• ABOUT THIS TASK
Transcribe this listing exactly; omit the pictures.

• DATA RECORDS
.....

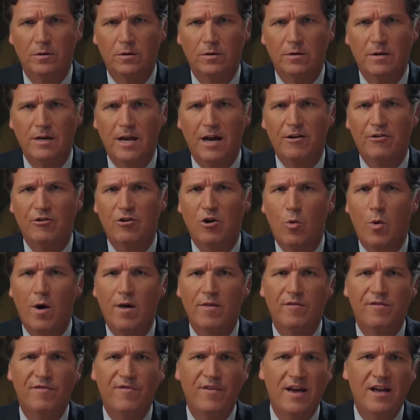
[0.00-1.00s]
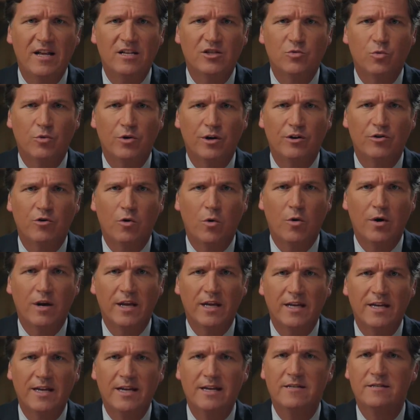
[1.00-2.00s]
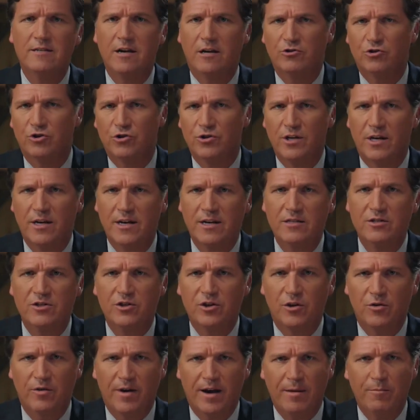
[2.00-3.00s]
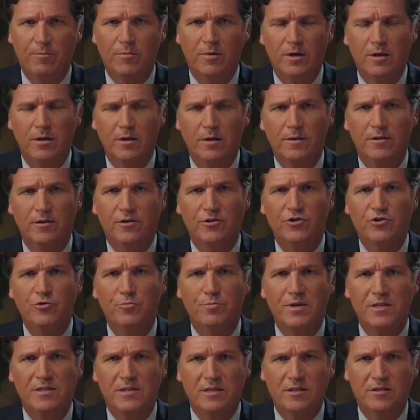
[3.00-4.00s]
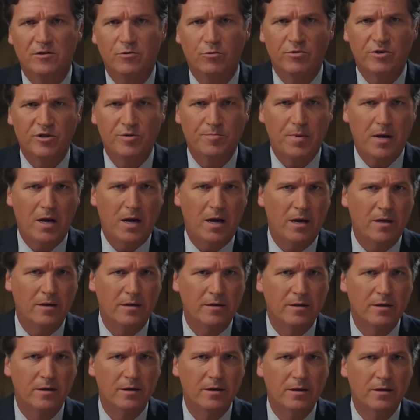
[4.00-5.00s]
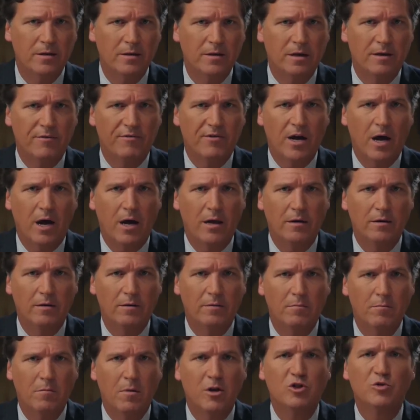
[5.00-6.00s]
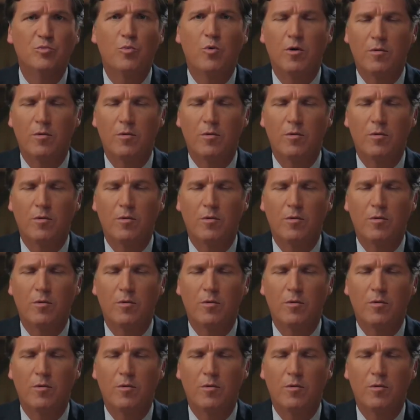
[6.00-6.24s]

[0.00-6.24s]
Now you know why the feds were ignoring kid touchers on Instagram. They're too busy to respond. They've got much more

.....

• RESPONSE BOX
[0.00-1.00s]
[1.00-2.00s]
[2.00-3.00s]
[3.00-4.00s]
[4.00-5.00s]
[5.00-6.00s]
[6.00-6.24s]

[0.00-6.24s]
Now you know why the feds were ignoring kid touchers on Instagram. They're too busy to respond. They've got much more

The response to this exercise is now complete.